Deux ans de travail sur les Roms qui tombent en pleine actualité. Après le choc du Photographe par le duo Guibert/Lemercier, le nouveau roman graphique avec un photoreporter, Alain Keler. Série publiée dans XXI, augmentée de deux histoires inédites et d'un portfolio. Quelques mots d'Alain... Mes parents s'aimaient et s'engueulaient sans arrêt. Je suis devenu reporter-photographe pour échapper à leurs disputes.
J'ai voyagé trente ans pour les agences de presse.
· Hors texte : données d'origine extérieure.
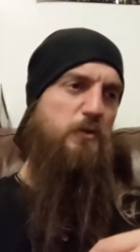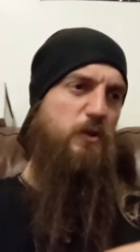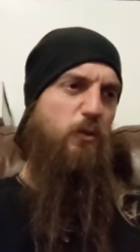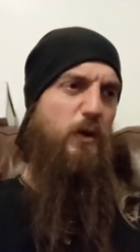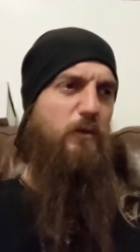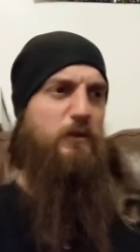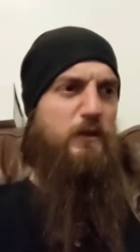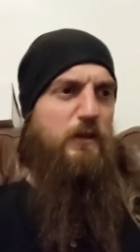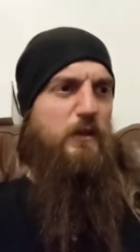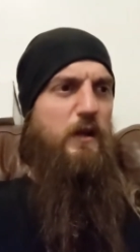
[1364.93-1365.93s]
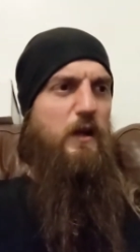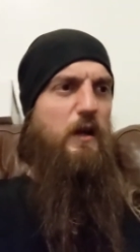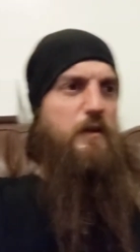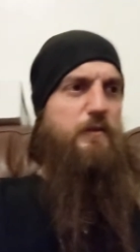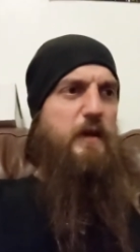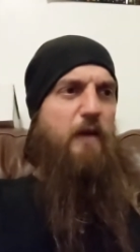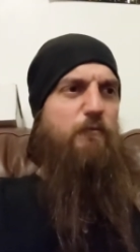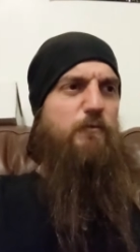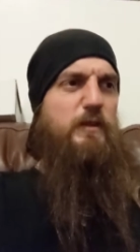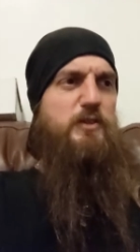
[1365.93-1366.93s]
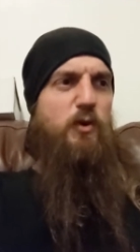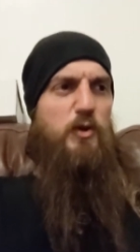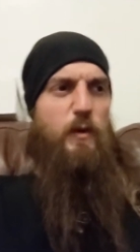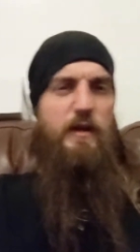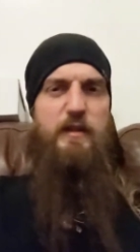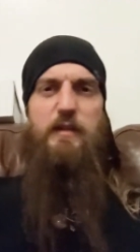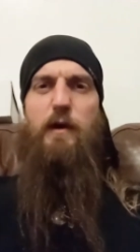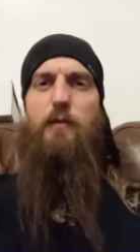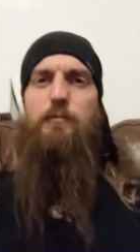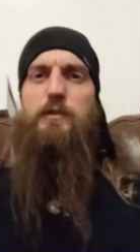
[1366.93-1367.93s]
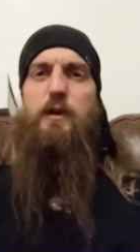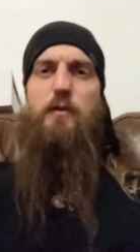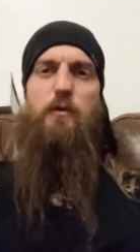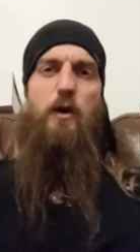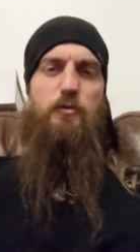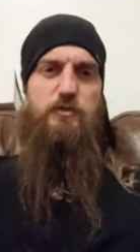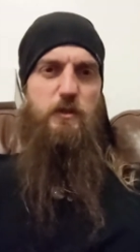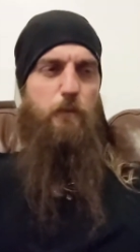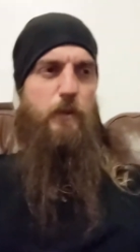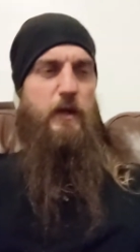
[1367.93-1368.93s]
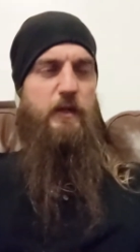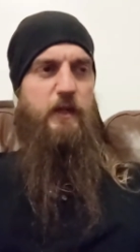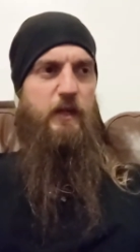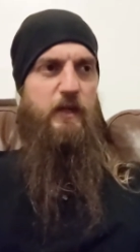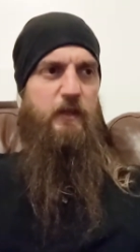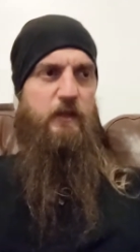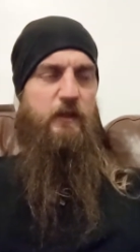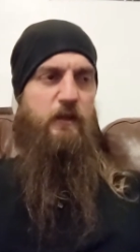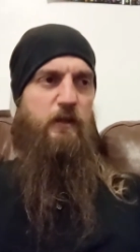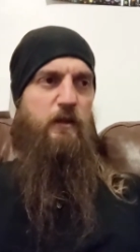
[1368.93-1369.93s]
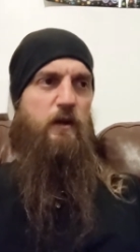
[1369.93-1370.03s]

I was like, well, they haven't really taught you anything about, you know, alternate picking,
Le matin ici, à midi là, le soir ailleurs. Je faisais des photos, je gagnais ma vie, mon métier me plaisait. Et puis, j'en ai eu marre. Marre d'enquiller les avions, les rouleaux de pellicule, les tampons sur le passeport, sans prendre le temps de respirer. Un jour, j'ai croisé les Roms. La première minorité du continent européen. Je suis le xième photographe à m'intéresser à leur sort,mais ça n'a aucune importance.
J'aime aller chez les Roms. C'est rarement des vacances. Je ne choisis pas les communautés les plus florissantes. Je vais dans les cloaques. Ces lieux sont hallucinants de misère. Un mot me vient, il est familier, excusez-moi, c'est barge. Des endroits barges. Je n'arrive pas en sifflotant. Je ne brandis pasmes appareils photo. Je mesure combien un type qui entre, fait clic-clac et ressort peut sembler ignoble à des gens qui n'ont rien.
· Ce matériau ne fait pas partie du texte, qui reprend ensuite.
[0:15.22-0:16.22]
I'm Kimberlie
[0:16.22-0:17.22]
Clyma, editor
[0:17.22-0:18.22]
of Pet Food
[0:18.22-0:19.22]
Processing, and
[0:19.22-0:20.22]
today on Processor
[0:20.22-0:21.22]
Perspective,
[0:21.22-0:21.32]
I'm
Je ne prends pas non plus l'air sinistre ou contrit. J'essaie d'être moi-même. Ce n'est pas facile, quand on est remué. Les gosses me font tourner en bourrique. Ils me tirent, me poussent, crient pour que je leur tire le portrait, se pendent aux courroies de mes appareils, dix fois, cent fois, jusqu'à l'exaspération. Pourtant, je leur dois souvent desmoments de beauté foudroyants qui, avec un peu de chance, se retrouvent sur les photos.
Comme je prends la précaution d'être bien accompagné, je suis généralement bien accueilli, par des gens qui n'ont de cesse que de m'ouvrir leur porte et de m'asseoir à leur table. Si je reviens, ce que j'essaie de faire, plusieurs fois de suite, ou à des mois de distance, je suis reconnu et l'affection franchit un pas. J'apporte les tirages des photos, parfois les clopes et le repas. Dans les sujets que j'ai visités comme photographe, souvent tragiques, j'ai toujours cherché la survivance, au fond, de ce qui rend heureux.
Les petites choses. Les scènes où rien ne se passe et où, de fait, tout se passe. Les bas-côtés des évènements. Chez les Roms, ces scènes abondent. Le présent est là, brut, sans chichis, avec une intensité qu'il a rarement ailleurs", Alain Keler.